The one thing that other people would notice about me is that I was very quiet and tended to stay by myself. I had people observe that I seemed to be tired all the time, and maybe I was, but I was more afraid of rejection and feeling unwanted. I still don't talk a lot, and tend to try to stay out of the way. My therapist now often comments on my long, awkward silences being socially inappropriate. I had a lot of depression too, and I remember believing that the whole world hated me. In Junior High, I spent lunch hours in the bathroom, crying. Almost anything that another kid said to me, I interpreted as some kind of criticism or attack or put-down.
But I always wanted to have friends and be accepted.
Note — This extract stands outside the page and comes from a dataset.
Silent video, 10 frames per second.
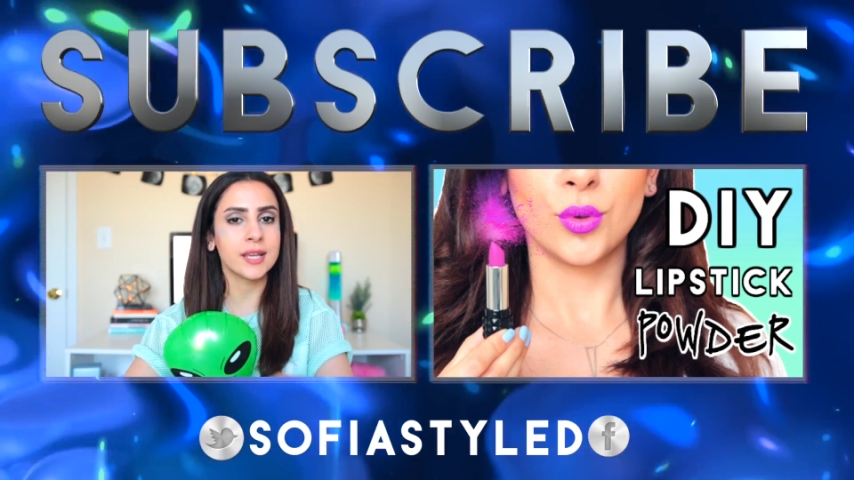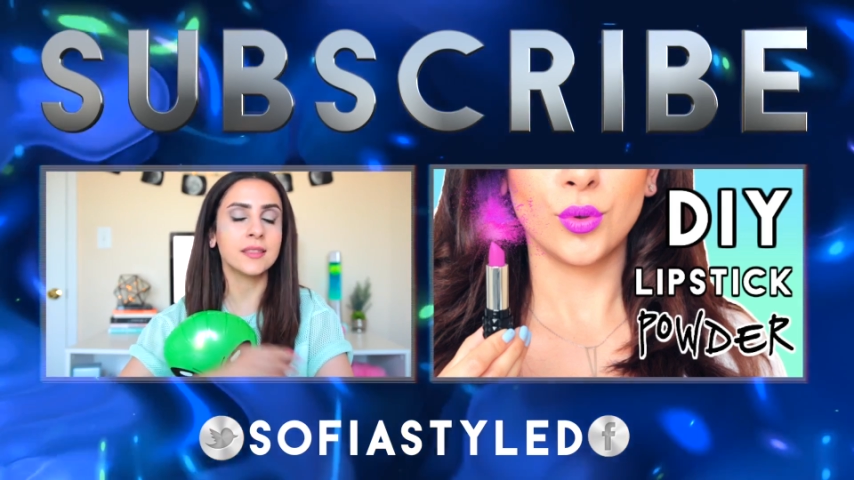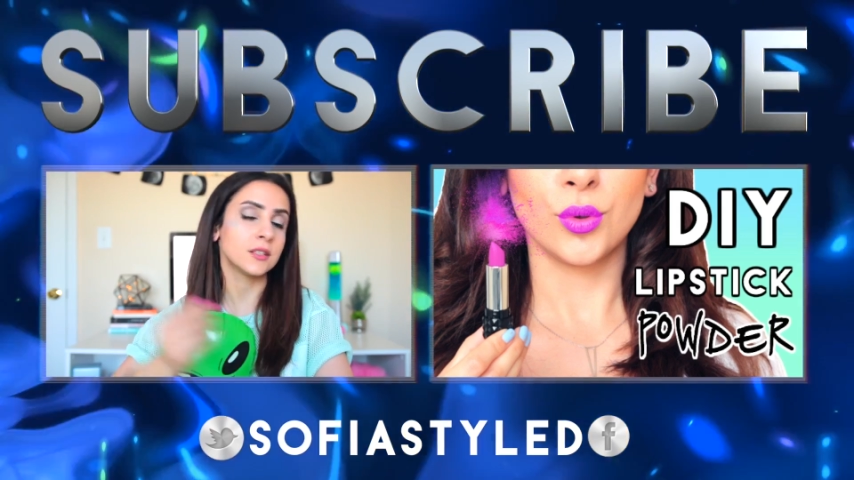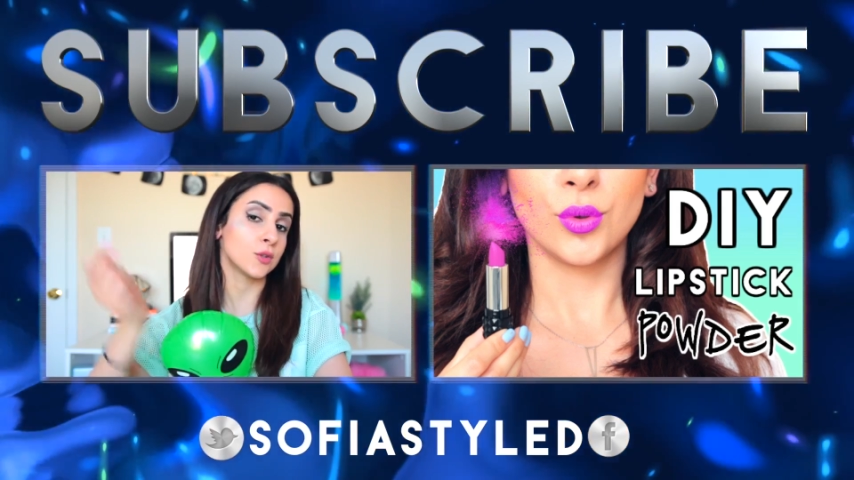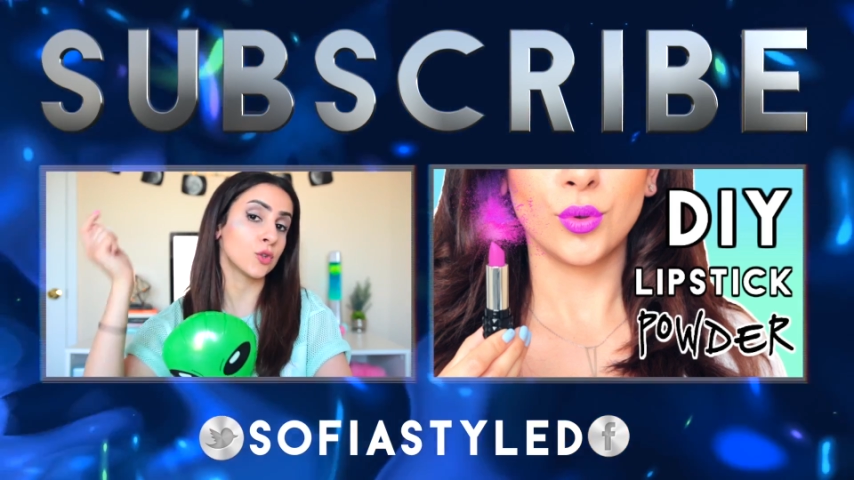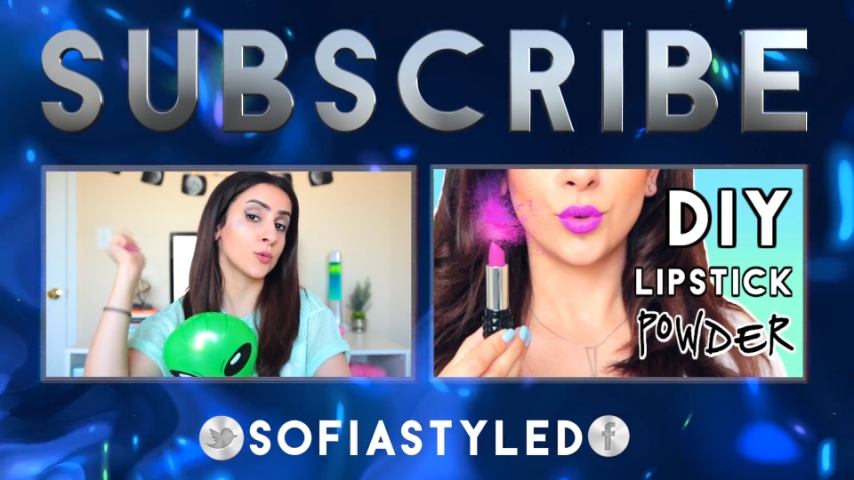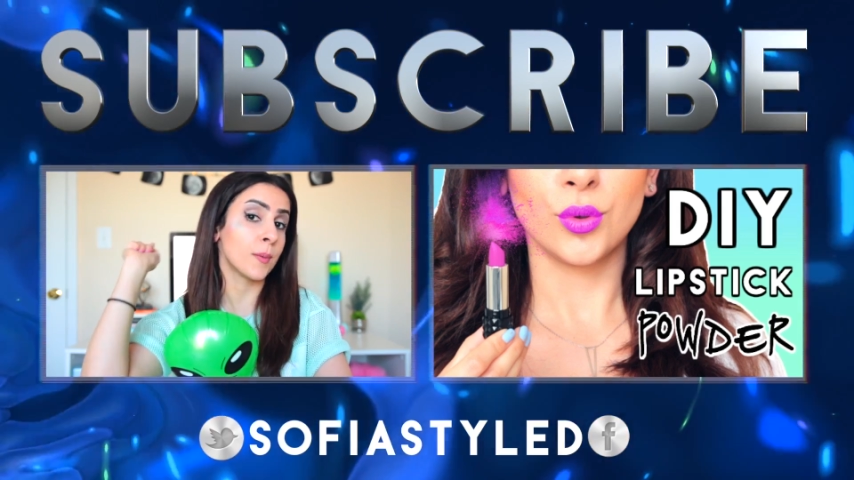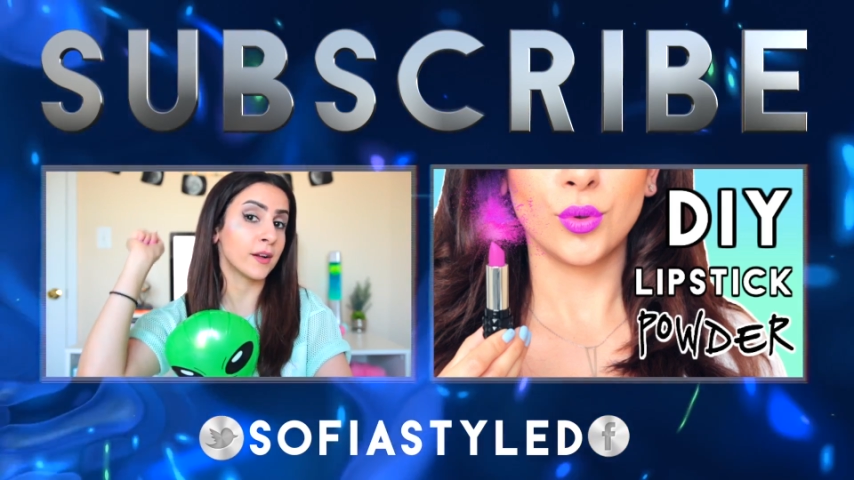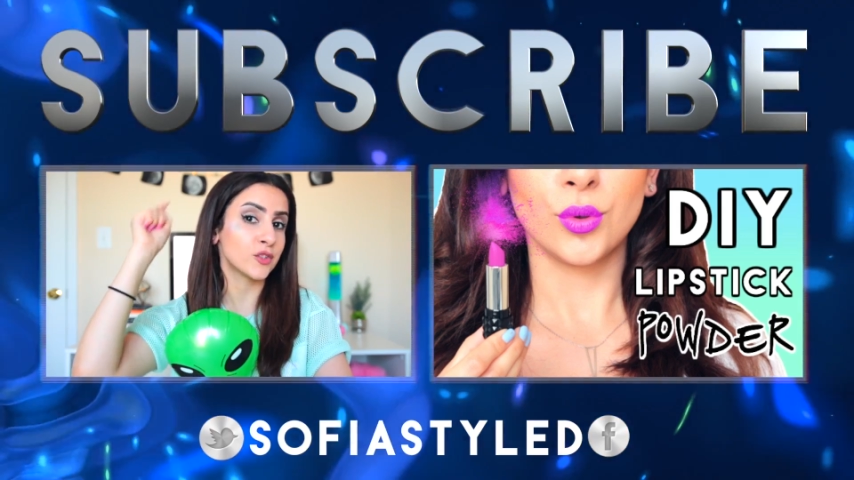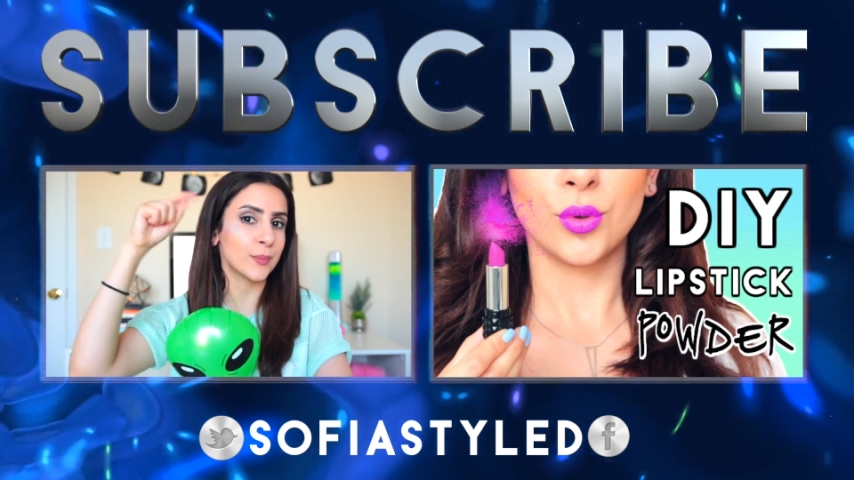in the description
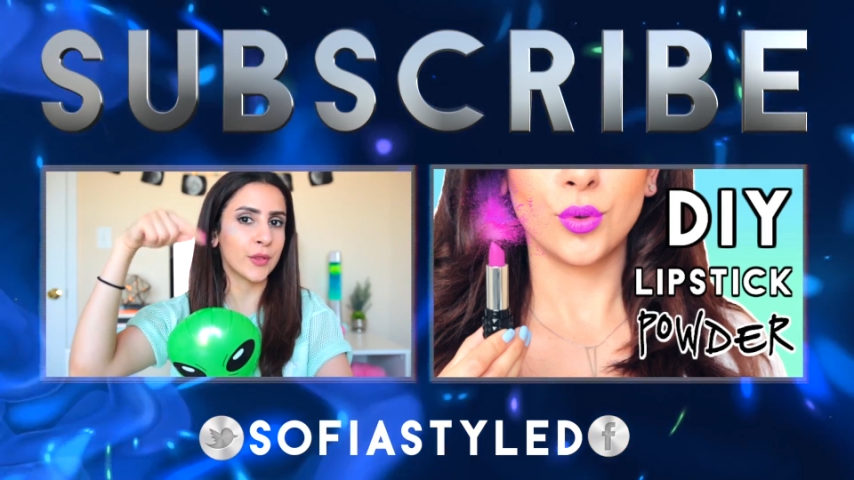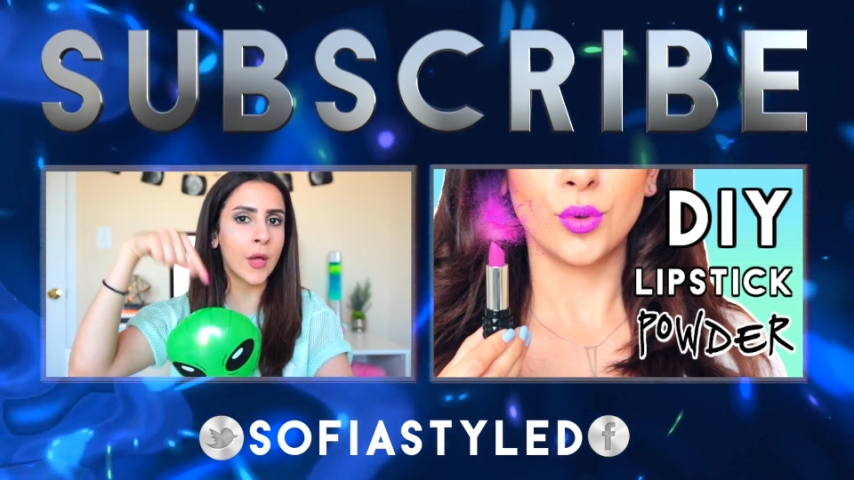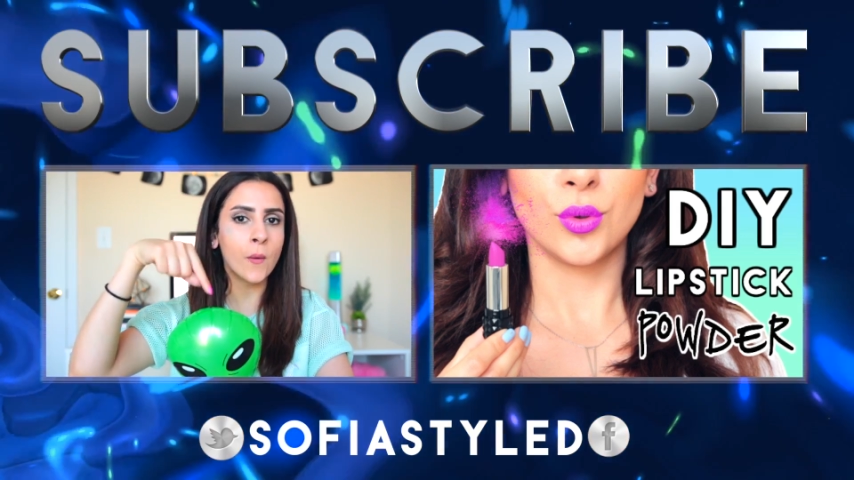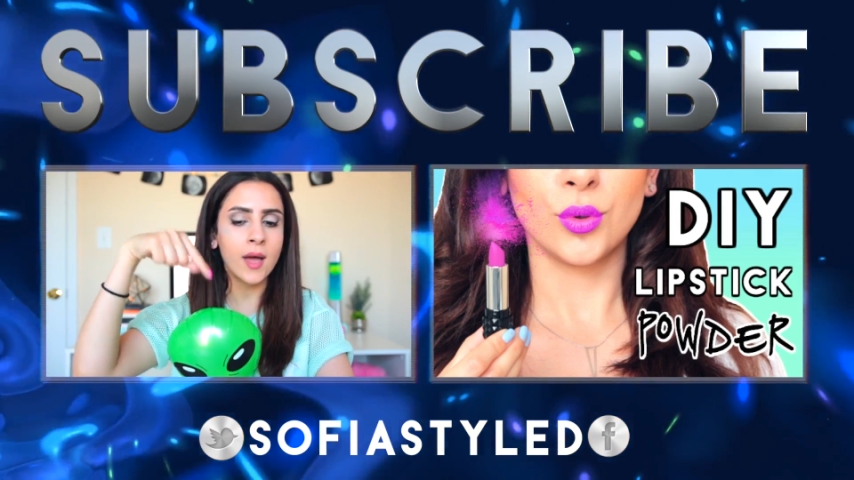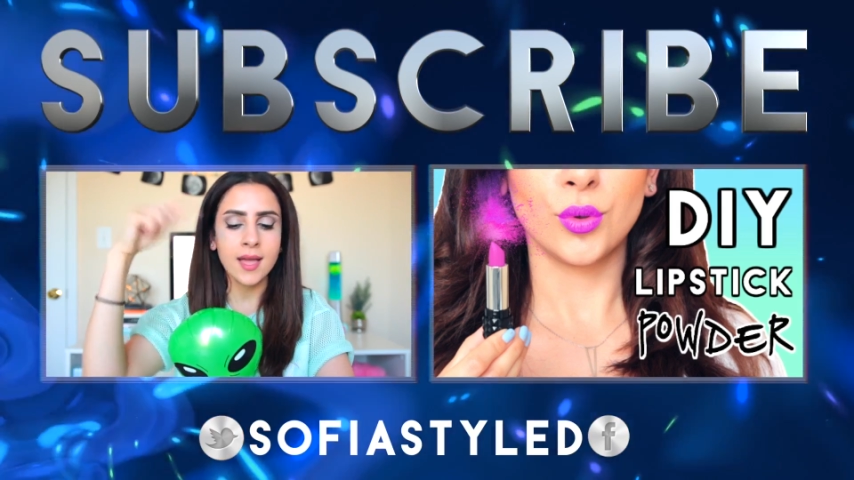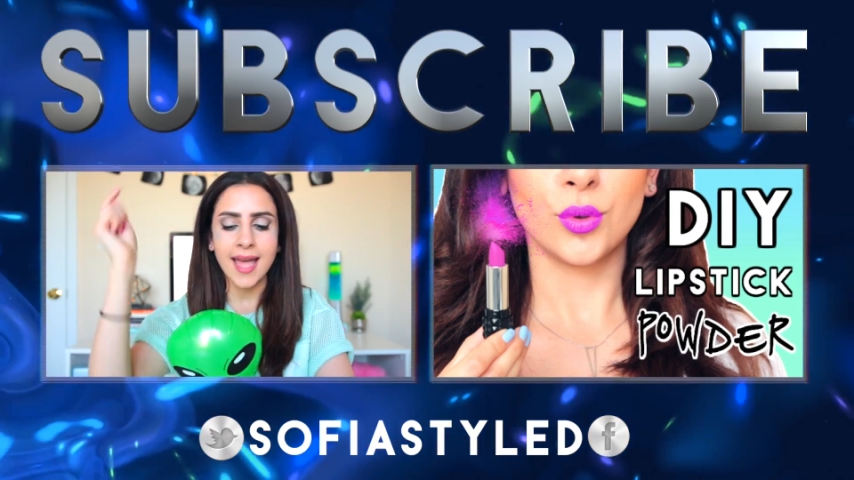box below.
I was just afraid of the pain of either rejection or losing them to moving away or something. When I was 9, we moved away from a place where I had a best friend, but also was bullied by other kids. When we moved, I vowed not to try to make friends anymore because it hurt too much.
One of my supervisors/professors in college told me that I didn't have adequate social skills to be in a social sciences field (I had a dual major in psychology and communicative disorders). When I didn't get accepted to graduate school in speech pathology, I gave up on education and career, and sank into depression for a long time. But now I have been working in mental health fields for the past three years, and I'll finish my master's degree in mental health counseling in less than a year from now. All I have left is the internship. So, my point is don't accept limits on what you can do. I'm overcoming the problems that had me stopped in my tracks for a long time. You can do anything that you want to. You just might need some good supports right now, like maybe counseling and a social skills group.
Do your parent support you in getting help? What are they like?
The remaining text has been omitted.